No hay, pues, una única modernización posible. Y la intervención de los poderes públicos en el proceso previsible no tiene establecida una única y necesaria línea de actuación. Es bien cierto que la que Max Weber llamó ética de las convicciones es propia de profetas y místicos, y con ella las mejores intenciones pueden provocar resultados desastrosos. Toda acción política debe tener en cuenta el entorno y las reacciones que en el mismo puede suscitar, las cuales obligan a menudo a revisar hipótesis usadas de antemano.

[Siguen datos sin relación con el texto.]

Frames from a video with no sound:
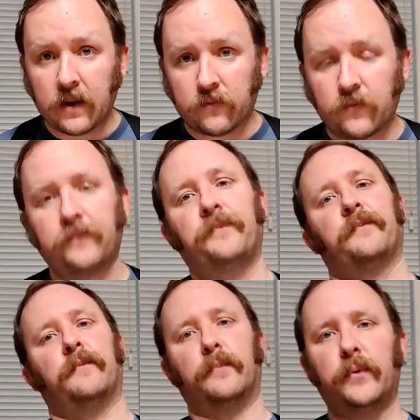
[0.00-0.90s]
of.
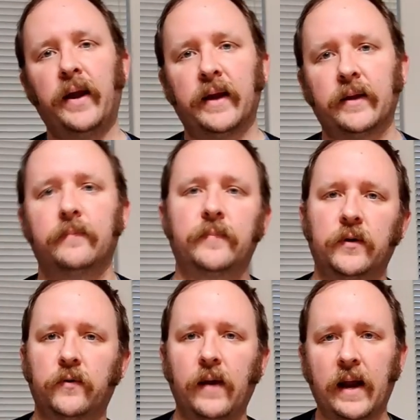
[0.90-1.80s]
Bread,
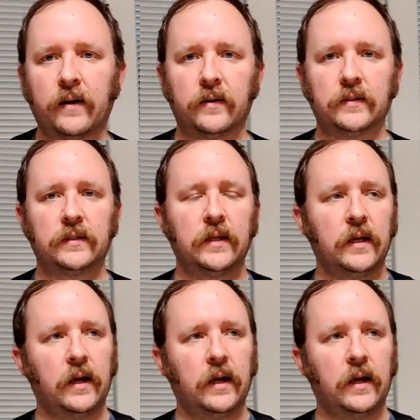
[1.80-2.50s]
crackers,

Pero este juicio por los resultados (más que por los principios), propio de la ética política de la responsabilidad, no determina soluciones únicas ante cada problema concreto ni implica ausencia de valores, ya que todo juicio tiene que basarse forzosamente en algún criterio que permita distinguir los resultados deseables de los indeseables, Si el fin de la actividad política fuera sólo la conquista y el mantenimiento del poder estatal, tal vez bastaría con una modernización concebida como mera adaptación fatalista a procesos inducidos, aunque ello supusiera la afirmación de una nueva tecnocracia y la consagración como máxima prioridad del Estado de su presencia en el tablero de ajedrez mundial (en el caso español, más como peón que como alfil, desde luego). Cabe advertir que, con reglas de juego democrático, este tipo de objetivos suele requerir más bien desmovilización y apatía política en la población y, por tanto, tiende a menoscabar la virtualidad de la democracia misma y posibilita el manten¡miento y producción de viejos hábitos oscurantistas del pasado.

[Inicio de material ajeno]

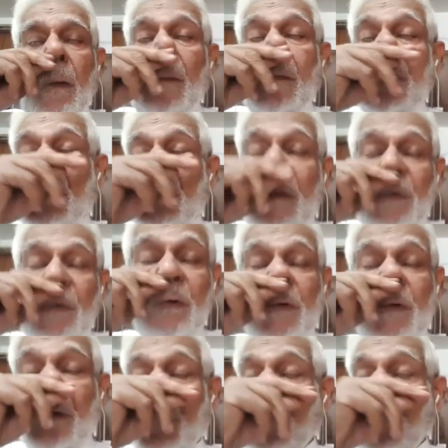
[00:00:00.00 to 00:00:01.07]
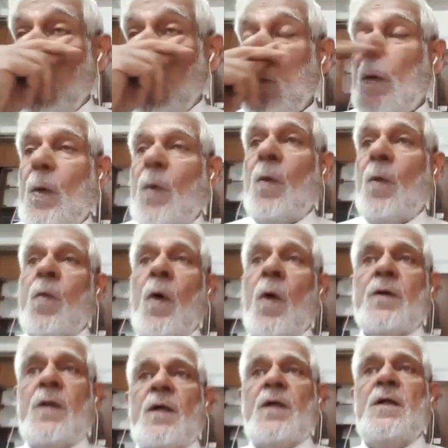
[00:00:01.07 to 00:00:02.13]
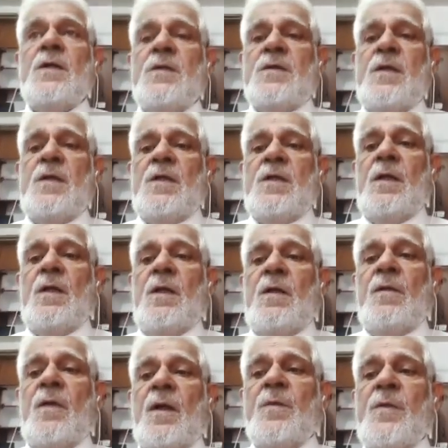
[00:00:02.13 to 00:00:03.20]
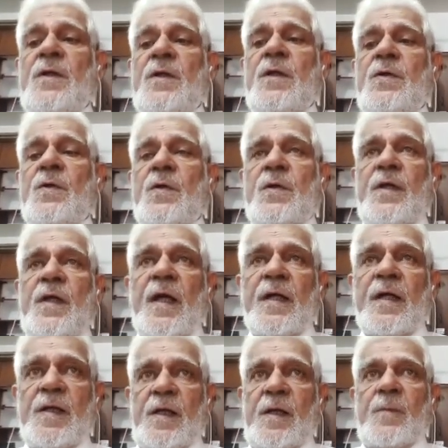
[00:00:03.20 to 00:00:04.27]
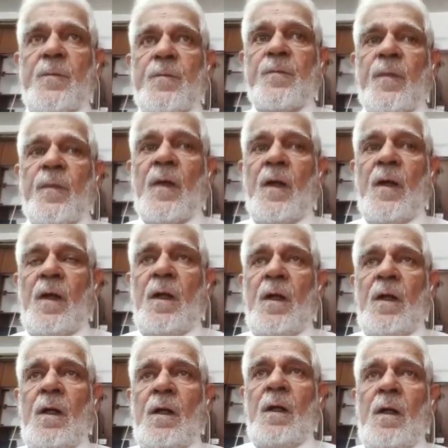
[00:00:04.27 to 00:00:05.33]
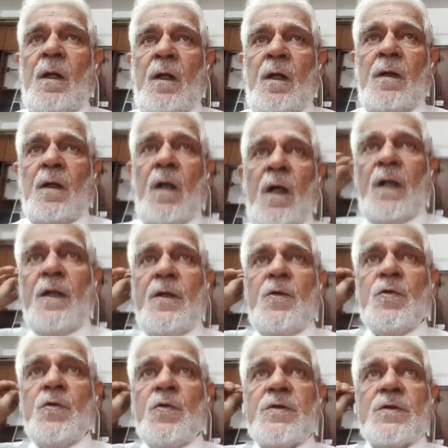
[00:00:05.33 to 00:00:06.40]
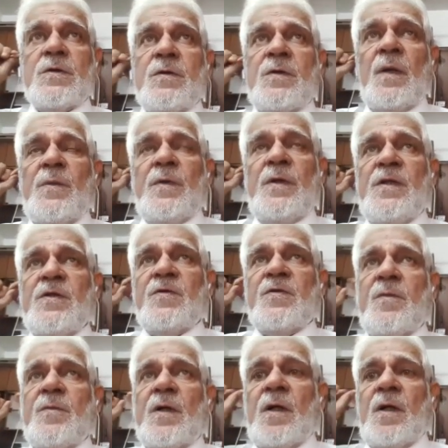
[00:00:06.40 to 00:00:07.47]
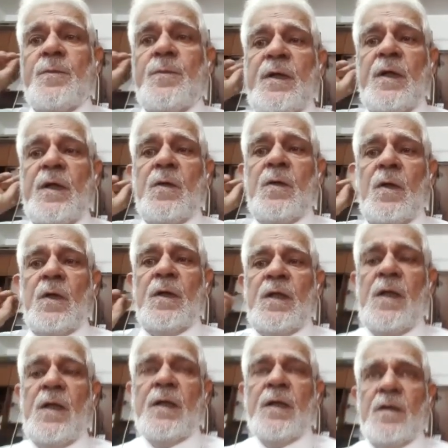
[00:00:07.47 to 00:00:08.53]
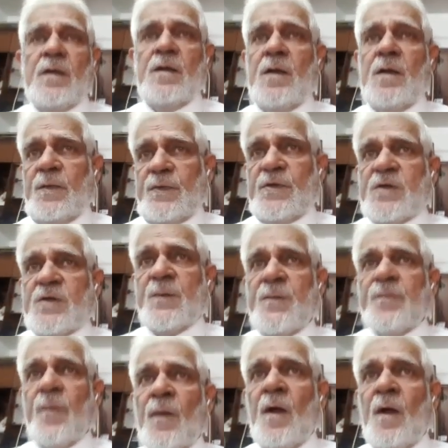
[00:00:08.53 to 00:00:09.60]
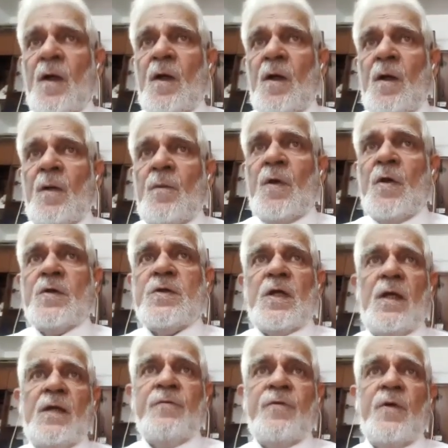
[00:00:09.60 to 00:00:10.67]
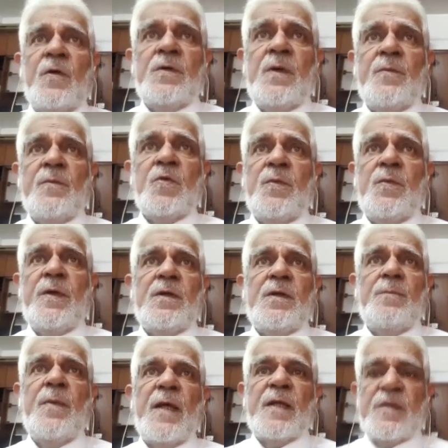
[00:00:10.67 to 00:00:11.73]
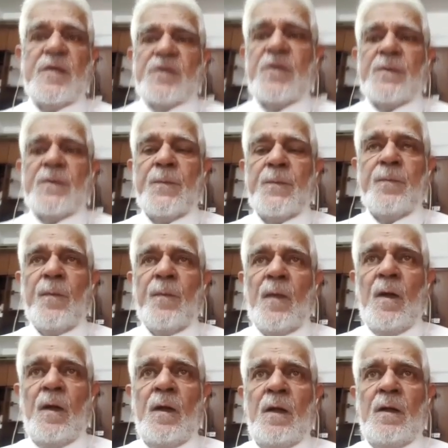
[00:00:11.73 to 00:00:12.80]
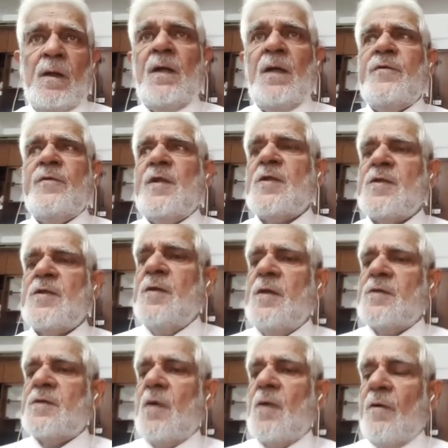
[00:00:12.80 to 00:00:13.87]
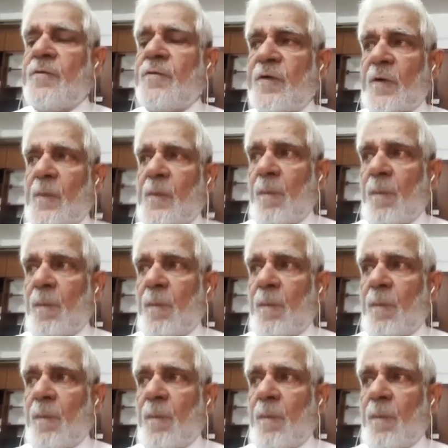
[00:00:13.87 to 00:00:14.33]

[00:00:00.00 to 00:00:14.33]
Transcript: So you should know what is the remedy you're getting. Now, I use remedies from a company called Healing Herbs because I found them to be the best. And I've tested this often.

Si se trata, en cambio de consolidar y desarrollar la democracia, hay que aumentar la transparencia y las posibilidades de control de los centros y procesos de decisión, multiplicar los mecanismos y las áreas de participación como vía de difusión del poder y ampliación de sus contrapesos, crear mayores oportunidades de iniciativa e intervención social en los asuntos públicos.

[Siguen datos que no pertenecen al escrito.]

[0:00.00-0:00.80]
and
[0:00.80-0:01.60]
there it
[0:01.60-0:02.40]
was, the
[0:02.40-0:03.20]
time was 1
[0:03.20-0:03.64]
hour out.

Existen, pues, unos valores propios de la democracia, indispensables para mensurar los resultados de una u otra política concreta de modernización. En primer lugar, el valor de la tolerancia, concebida menos como insensibilidad pasiva que como reconocimiento de. la diferencia, ocasión de diálogo y comunicación. En segundo lugar, la solidaridad con los más desfavorecidos como esfuerzo por evitar la cristalización de privilegios y por reducir las desigualdades arbitrarias o azarosas. Como búsqueda que da sentido al pluralismo, el mayor desarrollo de las facultades de cada uno y las mayores oportunidades de ejercer la libertad de elegir entre los diversos caminos posibles de creatividad personal. Sólo con la articulación y la contrastación empírica de la vigencia de estos valores, así como con su consideración relativa con respecto a otros como la seguridad, las jerarquías heredadas, la afirmación nacional, etcétera, es posible asumir la responsabilidad ética por los resultados de una u otra política realizada.

Todo esto es exactamente lo contrario de cualquier utopía de final feliz con sociedad perfecta. La lucidez desencantada conlleva la feliz pérdida de aquellos engañosos consuelos; precisamente por eso, tiende a desarrollar en mayor medida la capacidad de crítica, matiz y opción.